Other than this it was interesting to hear a recurring point, by the presenting scientists, on the Podium principle which was just how much evidence you need to have gathered to be able to stand up and say ‘Yes, we’ve found life’. The answer, it seems, is a lot, much more than anyone has found so far. This principle has not always been followed quite extensively enough. In the ‘70s, proof for life on Mars was claimed (and still is to this day by the lead author) after life detection experiments carried out by the Viking lander seemed to show an active metabolism in the Martian soil with nutrients being consumed and carbon dioxide given off when warmth, water and food were provided. However, the results of this experiment can be explained more simply by the presence of reactive oxidising minerals in the soil (such as the perchlorates I work on) which we know are definitely there from other analyses carried out. In the ‘90s structures in the Alan Hills meteorite were claimed to be fossilised Martian bacteria, although these were later shown to be abiotic (non-life) mineral structures the study of this meteorite really kicked off the field of astrobiology as interest in finding alien life was dragged into mainstream science.

Structures in the Allan Hills meteorite suggested to be fossil bacteria (NASA)


Outside of the meeting I had to go visit the Smithsonian Air and Space Museum to go and look at relics of the Apollo space missions which collected all of the lunar samples that I have been working on. Putting the work I do into context with the amount of effort that went into getting these samples was quite humbling although it was odd to see people queuing up to touch a tiny polished piece of moon rock when I’ve destroyed a fair amount of this priceless material. And of course I couldn’t miss a chance to get a selfie with a life size model of Curiosity!

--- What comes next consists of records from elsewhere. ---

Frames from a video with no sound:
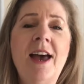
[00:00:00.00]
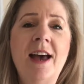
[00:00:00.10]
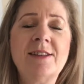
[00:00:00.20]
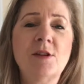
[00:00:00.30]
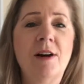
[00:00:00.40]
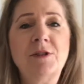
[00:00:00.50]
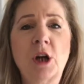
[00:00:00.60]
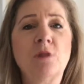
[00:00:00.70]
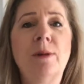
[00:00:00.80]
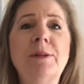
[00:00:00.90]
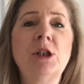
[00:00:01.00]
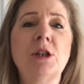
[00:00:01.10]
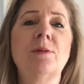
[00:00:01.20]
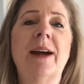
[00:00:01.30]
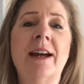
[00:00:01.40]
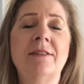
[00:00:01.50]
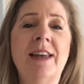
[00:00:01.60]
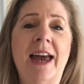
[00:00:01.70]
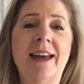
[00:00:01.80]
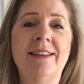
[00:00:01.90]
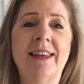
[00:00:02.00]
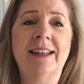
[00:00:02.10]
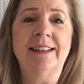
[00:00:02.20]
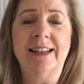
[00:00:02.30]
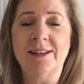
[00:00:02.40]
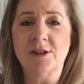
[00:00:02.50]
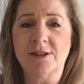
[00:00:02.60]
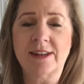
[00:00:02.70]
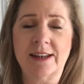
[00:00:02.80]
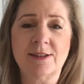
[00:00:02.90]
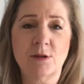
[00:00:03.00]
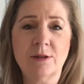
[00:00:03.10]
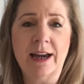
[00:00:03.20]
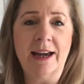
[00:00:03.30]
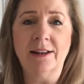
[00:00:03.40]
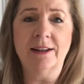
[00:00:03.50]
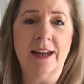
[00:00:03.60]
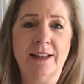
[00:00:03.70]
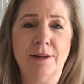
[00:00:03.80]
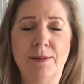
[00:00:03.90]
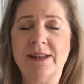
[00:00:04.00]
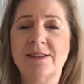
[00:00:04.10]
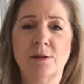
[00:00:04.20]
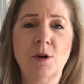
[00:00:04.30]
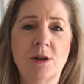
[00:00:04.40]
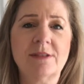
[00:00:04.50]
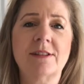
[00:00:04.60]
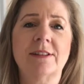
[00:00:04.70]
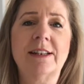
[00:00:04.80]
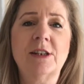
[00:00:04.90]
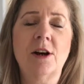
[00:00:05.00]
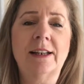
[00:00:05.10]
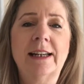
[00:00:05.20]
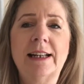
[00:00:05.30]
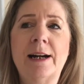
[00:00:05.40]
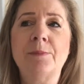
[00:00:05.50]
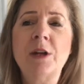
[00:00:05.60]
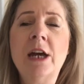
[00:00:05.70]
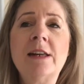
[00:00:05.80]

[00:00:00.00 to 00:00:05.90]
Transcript: And so I have to go rummaging around, and then it just gets all chaotic and in a mess, and I'm constantly tidying it up.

Unfortunately the trip hasn’t gone completely smoothly as I’m writing this whilst stuck in Detroit airport where I spent last night sleeping (well attempting to) under a bench after I missed my connecting flight home to London thanks to storms delaying my flight leaving DC. So I’ll be spending 17 hours in Detroit airport before flying over to Boston to connect to Heathrow and getting home a day later than planned – fun times.